Supplied material:
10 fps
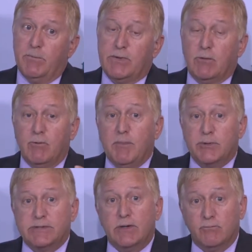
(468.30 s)
but they
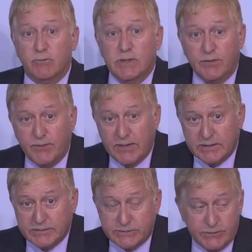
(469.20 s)
represent real
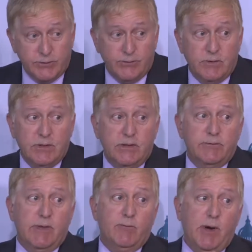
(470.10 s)
things too.
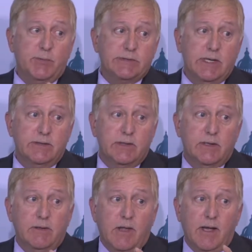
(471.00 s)
They represent
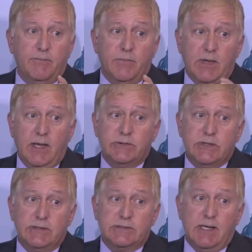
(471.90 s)
not
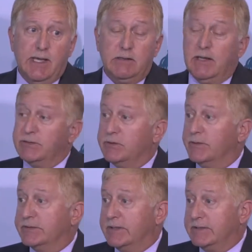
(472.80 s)
just
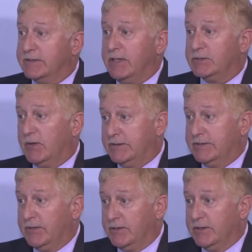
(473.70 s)
ecological success
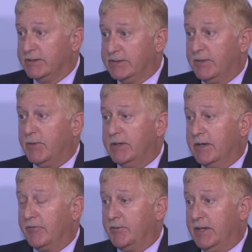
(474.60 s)
criteria set by the
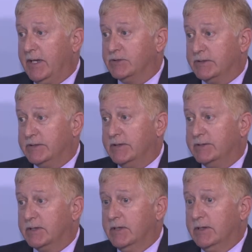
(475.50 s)
government
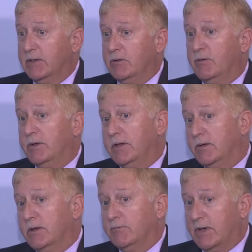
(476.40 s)
agencies, including
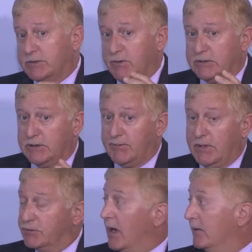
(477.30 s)
restoration of
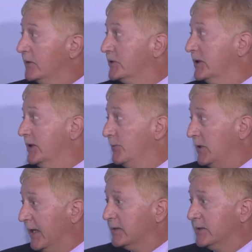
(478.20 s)
hydrology,
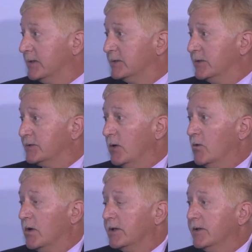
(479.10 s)
plantings, and so
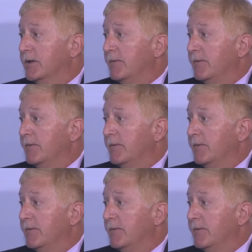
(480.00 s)
on,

Work to complete:
Copy all of the data above exactly. Leave out every picture.

Final answer:
10 fps
(468.30 s)
but they
(469.20 s)
represent real
(470.10 s)
things too.
(471.00 s)
They represent
(471.90 s)
not
(472.80 s)
just
(473.70 s)
ecological success
(474.60 s)
criteria set by the
(475.50 s)
government
(476.40 s)
agencies, including
(477.30 s)
restoration of
(478.20 s)
hydrology,
(479.10 s)
plantings, and so
(480.00 s)
on,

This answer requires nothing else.